* **Stored data entries**:
====

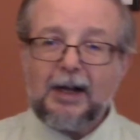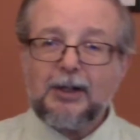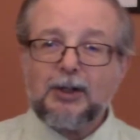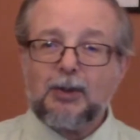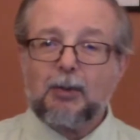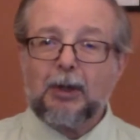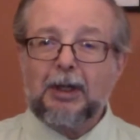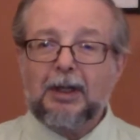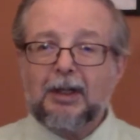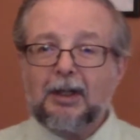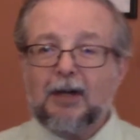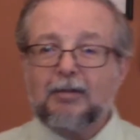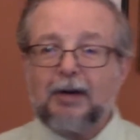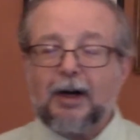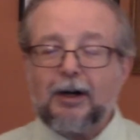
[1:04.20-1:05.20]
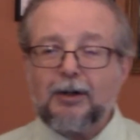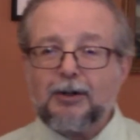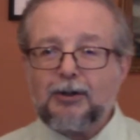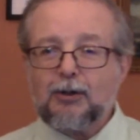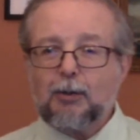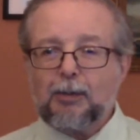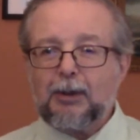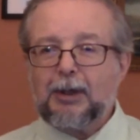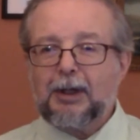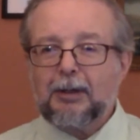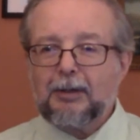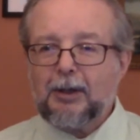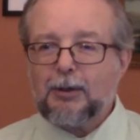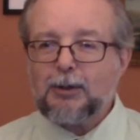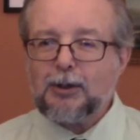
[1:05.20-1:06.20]
week of our
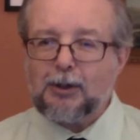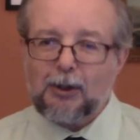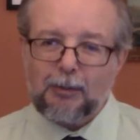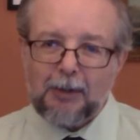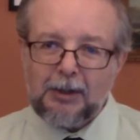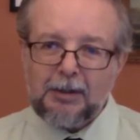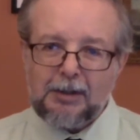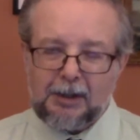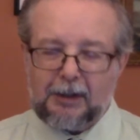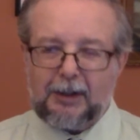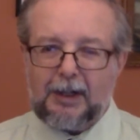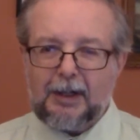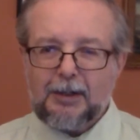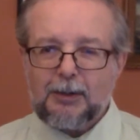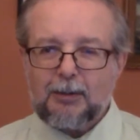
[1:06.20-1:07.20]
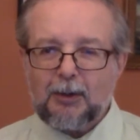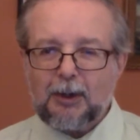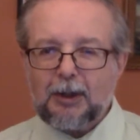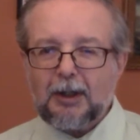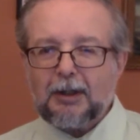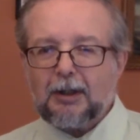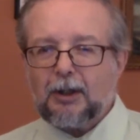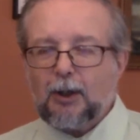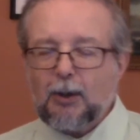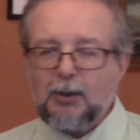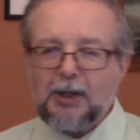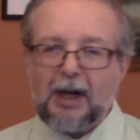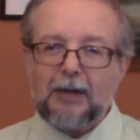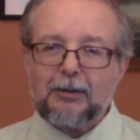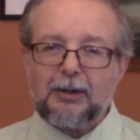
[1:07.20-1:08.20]
superhero sermon series. We're going to close
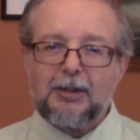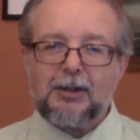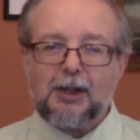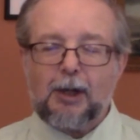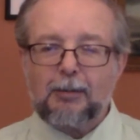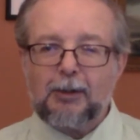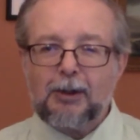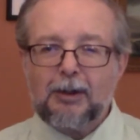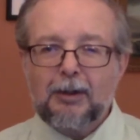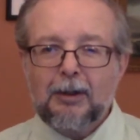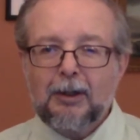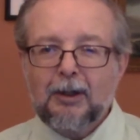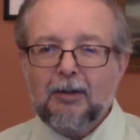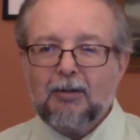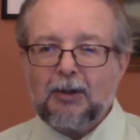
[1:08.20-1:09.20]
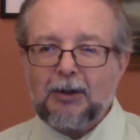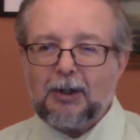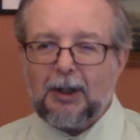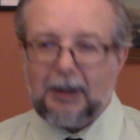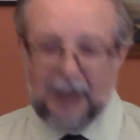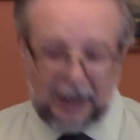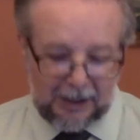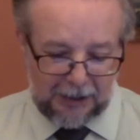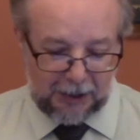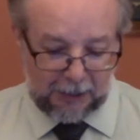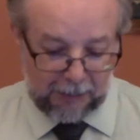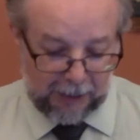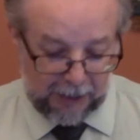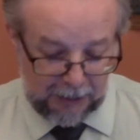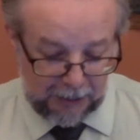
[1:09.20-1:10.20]
out the summer with the last of
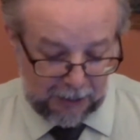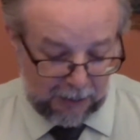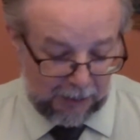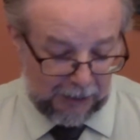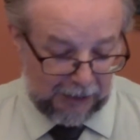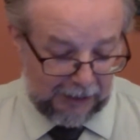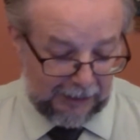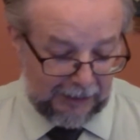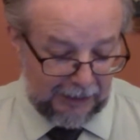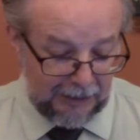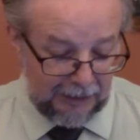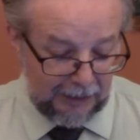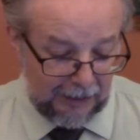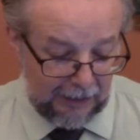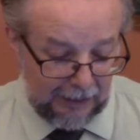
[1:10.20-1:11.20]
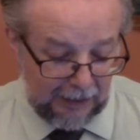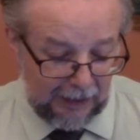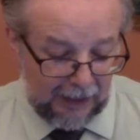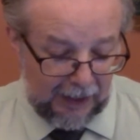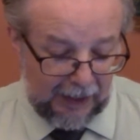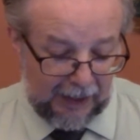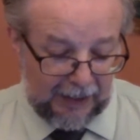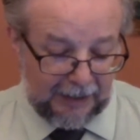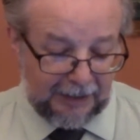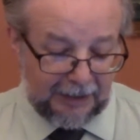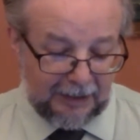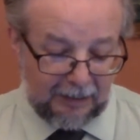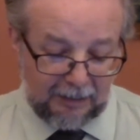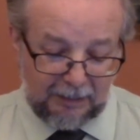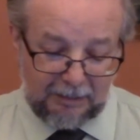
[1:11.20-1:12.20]
our superheroes. And
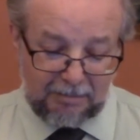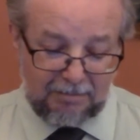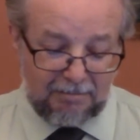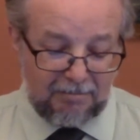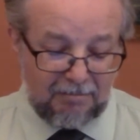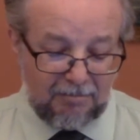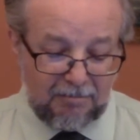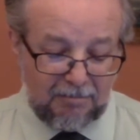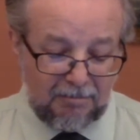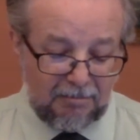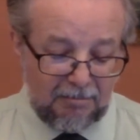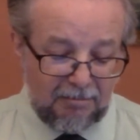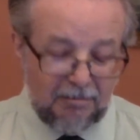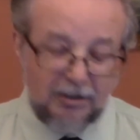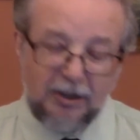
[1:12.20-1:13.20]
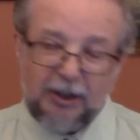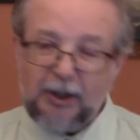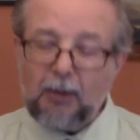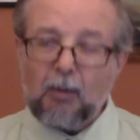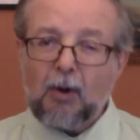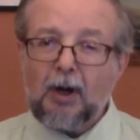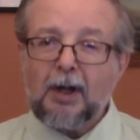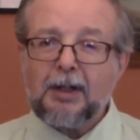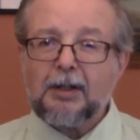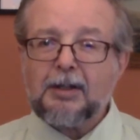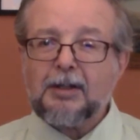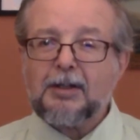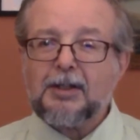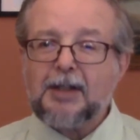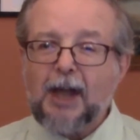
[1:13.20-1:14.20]
do you want
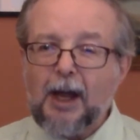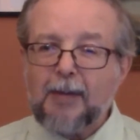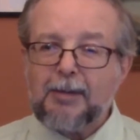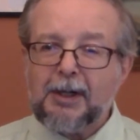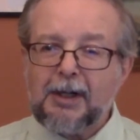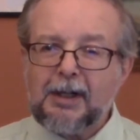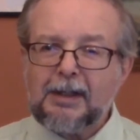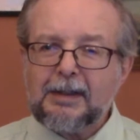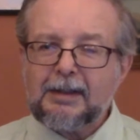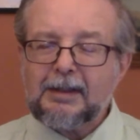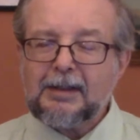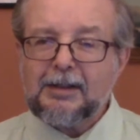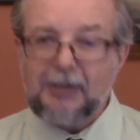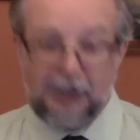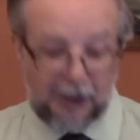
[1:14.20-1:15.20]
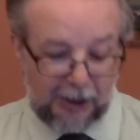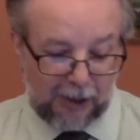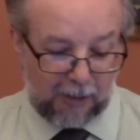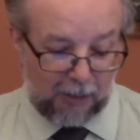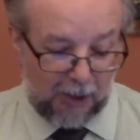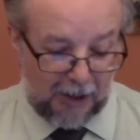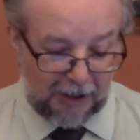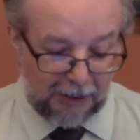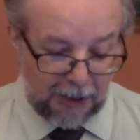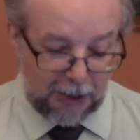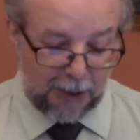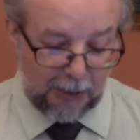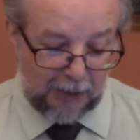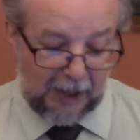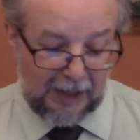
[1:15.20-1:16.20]
stamina? Do you want
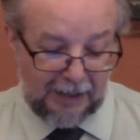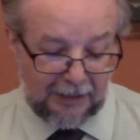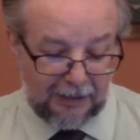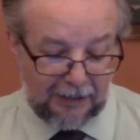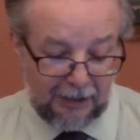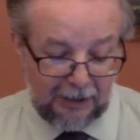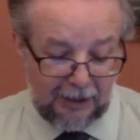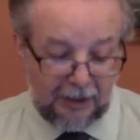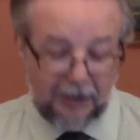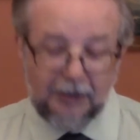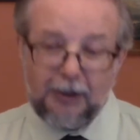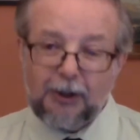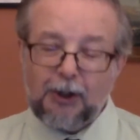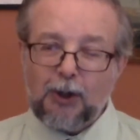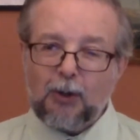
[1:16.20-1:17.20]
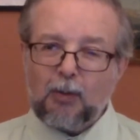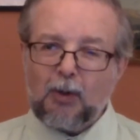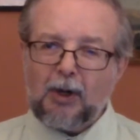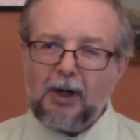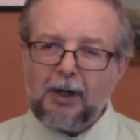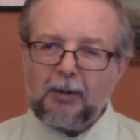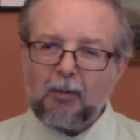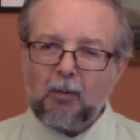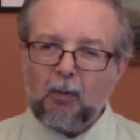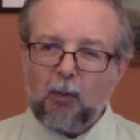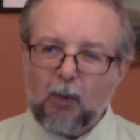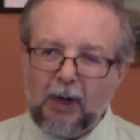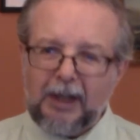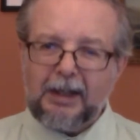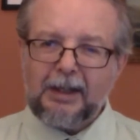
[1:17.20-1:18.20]
strength? Do you want
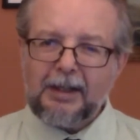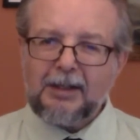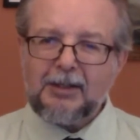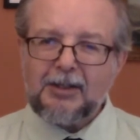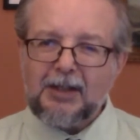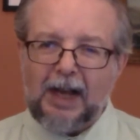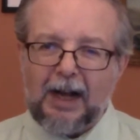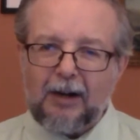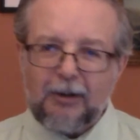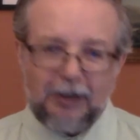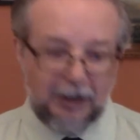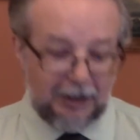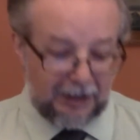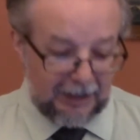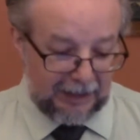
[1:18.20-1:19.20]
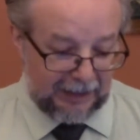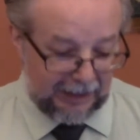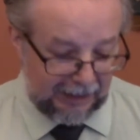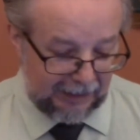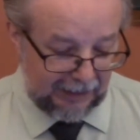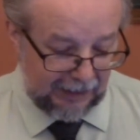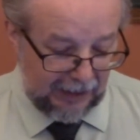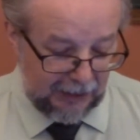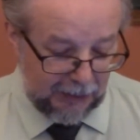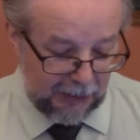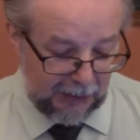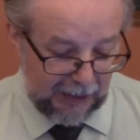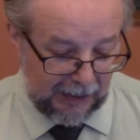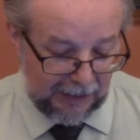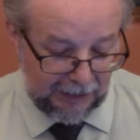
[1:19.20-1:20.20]
wings? How can you get these
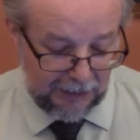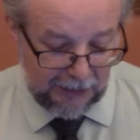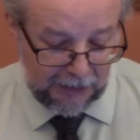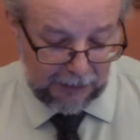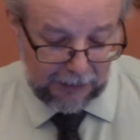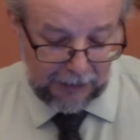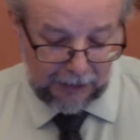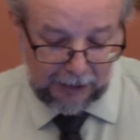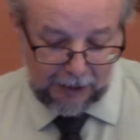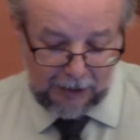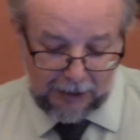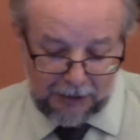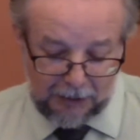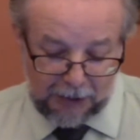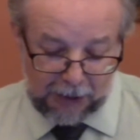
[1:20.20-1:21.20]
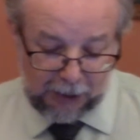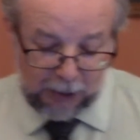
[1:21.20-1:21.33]
things? Do you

====

* **Directions for this task**: All that is wanted is an exact copy of the lines from the line bearing "[1:09.20-1:10.20]" through the final line of the entries, including both ends but no pictures.

* **Result of this task**:
[1:09.20-1:10.20]
out the summer with the last of
[1:10.20-1:11.20]
[1:11.20-1:12.20]
our superheroes. And
[1:12.20-1:13.20]
[1:13.20-1:14.20]
do you want
[1:14.20-1:15.20]
[1:15.20-1:16.20]
stamina? Do you want
[1:16.20-1:17.20]
[1:17.20-1:18.20]
strength? Do you want
[1:18.20-1:19.20]
[1:19.20-1:20.20]
wings? How can you get these
[1:20.20-1:21.20]
[1:21.20-1:21.33]
things? Do you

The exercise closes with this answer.